Thread: FATAL 2: open of /var/lib/pgsql/data/pg_clog/0EE3 failed: No such file or directory

FATAL 2: open of /var/lib/pgsql/data/pg_clog/0EE3 failed: No such file or directory

From

Dmitry Tkach

Date:

18 July 2003, 15:49:36

Hi, everybody!

I was getting these errors (see subject) from time to time on 7.2.1 when
trying to analyze tables... trying to repeat the statament would usually
work....
I then saw somebody else post in the list, mentioning the same problem,
and Tom Lane's reply to it suggesting to upgrade to 7.2.4, where that
was supposedly fixed.

I have upgraded recently, and got the same problem again yesterday... It
seems to have become even worse, as it was happenning consistently, even
when I tried to repeat the query (with 7.2.1, the second time always
used to work, as far as I remember)... it seems to have went away after
I have restarted the server manually...

Was I wrong deducing the assumption that it should be fixed in 7.2.4
from that Tom's message?
Or is this news to you guys too?

Any idea what is causing this, and/or how it can be avoided?

Thanks a lot!

Dima

Re: FATAL 2: open of /var/lib/pgsql/data/pg_clog/0EE3

From

"scott.marlowe"

Date:

18 July 2003, 16:09:24

On Fri, 18 Jul 2003, Dmitry Tkach wrote:

> Hi, everybody!
>
> I was getting these errors (see subject) from time to time on 7.2.1 when
> trying to analyze tables... trying to repeat the statament would usually
> work....
> I then saw somebody else post in the list, mentioning the same problem,
> and Tom Lane's reply to it suggesting to upgrade to 7.2.4, where that
> was supposedly fixed.
>
> I have upgraded recently, and got the same problem again yesterday... It
> seems to have become even worse, as it was happenning consistently, even
> when I tried to repeat the query (with 7.2.1, the second time always
> used to work, as far as I remember)... it seems to have went away after
> I have restarted the server manually...
>
> Was I wrong deducing the assumption that it should be fixed in 7.2.4
> from that Tom's message?
> Or is this news to you guys too?
>
> Any idea what is causing this, and/or how it can be avoided?
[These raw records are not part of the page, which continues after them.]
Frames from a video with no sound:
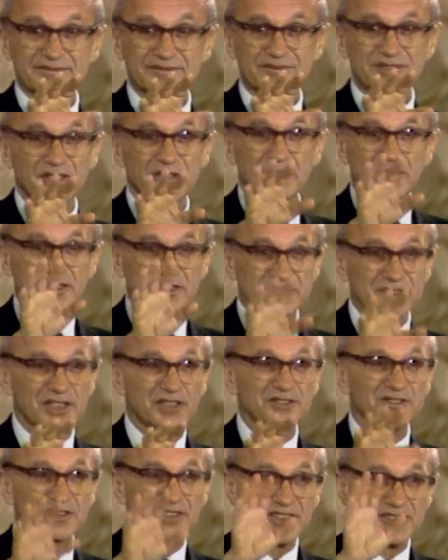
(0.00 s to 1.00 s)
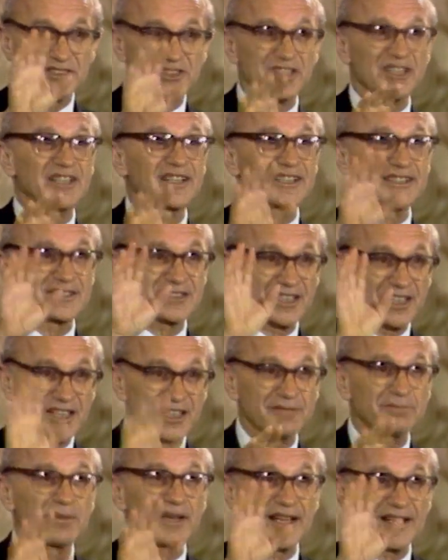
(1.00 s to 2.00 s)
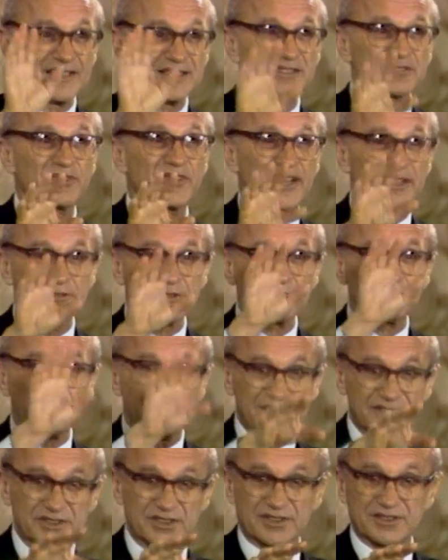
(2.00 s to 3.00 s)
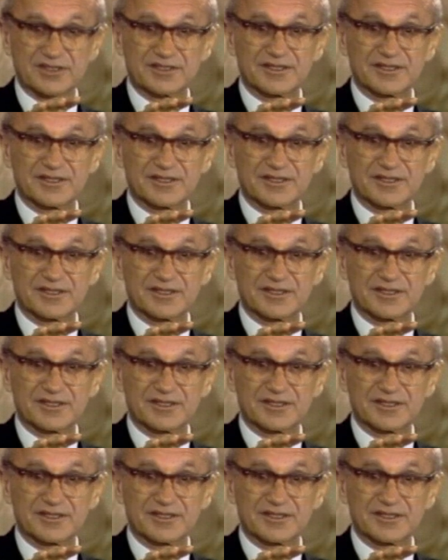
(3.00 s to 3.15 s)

There is no such thing as an unbalanced federal budget.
did you dump and reload your database?  It may well be that 7.2.1 planted
logic bombs in the base directory that 7.2.4 can't fix now.  I.e. some
data structure got munged and now 7.2.4 is busy complaining about it.

Re: FATAL 2: open of /var/lib/pgsql/data/pg_clog/0EE3

From

Dmitry Tkach

Date:

18 July 2003, 16:24:03

scott.marlowe wrote:

>
>did you dump and reload your database?
>
Nope... It's a 200 Gig database.... If it was that simple to dump and
reload it, I would have upgraded to 7.3, not 7.2.4 to begin with :-(

>It may well be that 7.2.1 planted
>logic bombs in the base directory that 7.2.4 can't fix now.  I.e. some
>data structure got munged and now 7.2.4 is busy complaining about it.
>
Why doesn't it complain after I restart it then?

Dima

Re: FATAL 2: open of /var/lib/pgsql/data/pg_clog/0EE3

From

"scott.marlowe"

Date:

18 July 2003, 16:43:19

On Fri, 18 Jul 2003, Dmitry Tkach wrote:

> scott.marlowe wrote:
>
> >
> >did you dump and reload your database?
> >
> Nope... It's a 200 Gig database.... If it was that simple to dump and
> reload it, I would have upgraded to 7.3, not 7.2.4 to begin with :-(
>
> >It may well be that 7.2.1 planted
> >logic bombs in the base directory that 7.2.4 can't fix now.  I.e. some
> >data structure got munged and now 7.2.4 is busy complaining about it.
> >
> Why doesn't it complain after I restart it then?

Why should it?  If the problem is corrupted data in an index / table
/system table etc... you won't see an error until it accesses the
table/index etc... that's causing the problem.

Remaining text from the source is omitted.